Source material —

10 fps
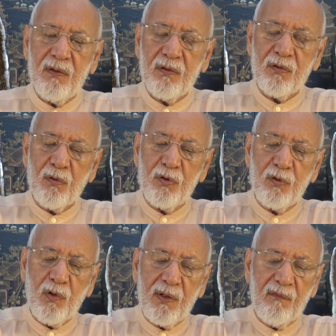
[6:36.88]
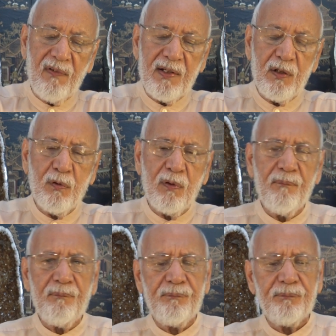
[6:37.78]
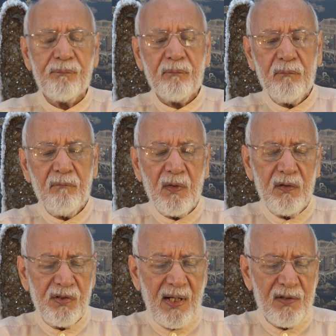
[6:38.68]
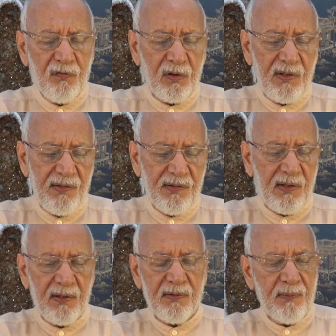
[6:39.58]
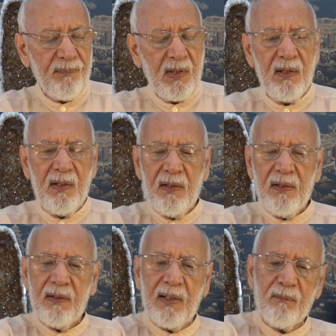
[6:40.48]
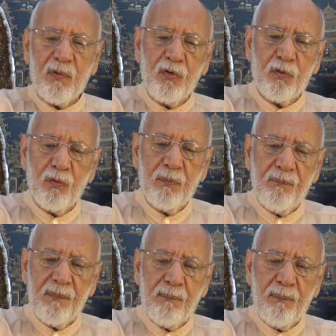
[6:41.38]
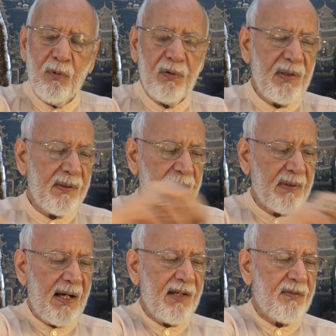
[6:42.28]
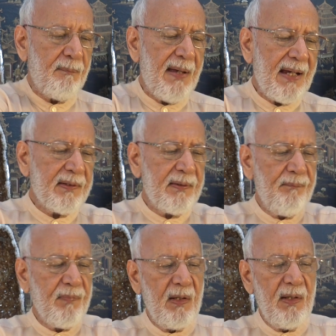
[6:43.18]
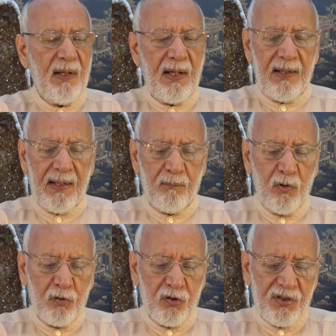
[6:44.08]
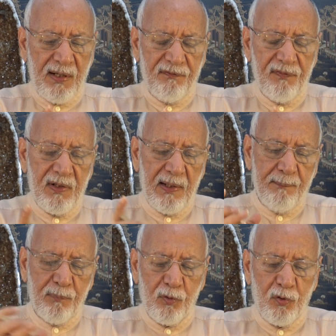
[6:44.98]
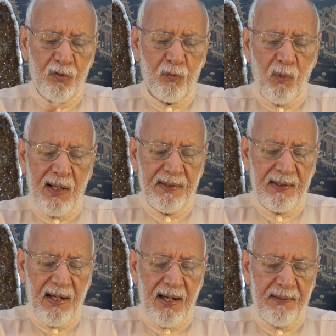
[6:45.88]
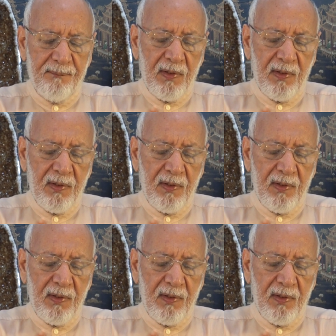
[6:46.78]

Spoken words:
So you've got a very good chance for these things. Now I'm going to pull these cards back, and I'm going to shuffle and produce one card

Task — Would you mind transcribing the material exactly, without the pictures?

Written response —
10 fps
[6:36.88]
[6:37.78]
[6:38.68]
[6:39.58]
[6:40.48]
[6:41.38]
[6:42.28]
[6:43.18]
[6:44.08]
[6:44.98]
[6:45.88]
[6:46.78]

Spoken words:
So you've got a very good chance for these things. Now I'm going to pull these cards back, and I'm going to shuffle and produce one card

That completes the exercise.